Start of Given data
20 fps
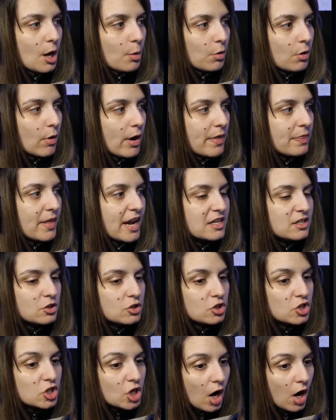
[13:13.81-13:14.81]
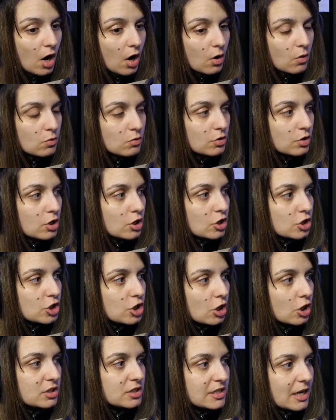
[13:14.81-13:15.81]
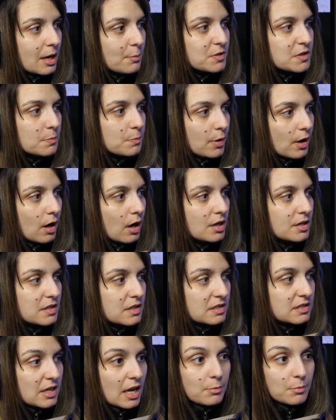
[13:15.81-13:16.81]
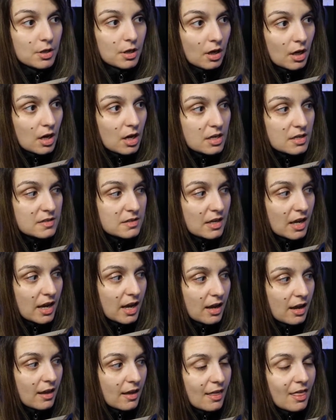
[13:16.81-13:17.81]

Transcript: But when they don't show Depp supporters the same courtesy,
End of Given data
Retype the material in full, exactly as written, and exclude the pictures.

• [The completed task]
20 fps
[13:13.81-13:14.81]
[13:14.81-13:15.81]
[13:15.81-13:16.81]
[13:16.81-13:17.81]

Transcript: But when they don't show Depp supporters the same courtesy,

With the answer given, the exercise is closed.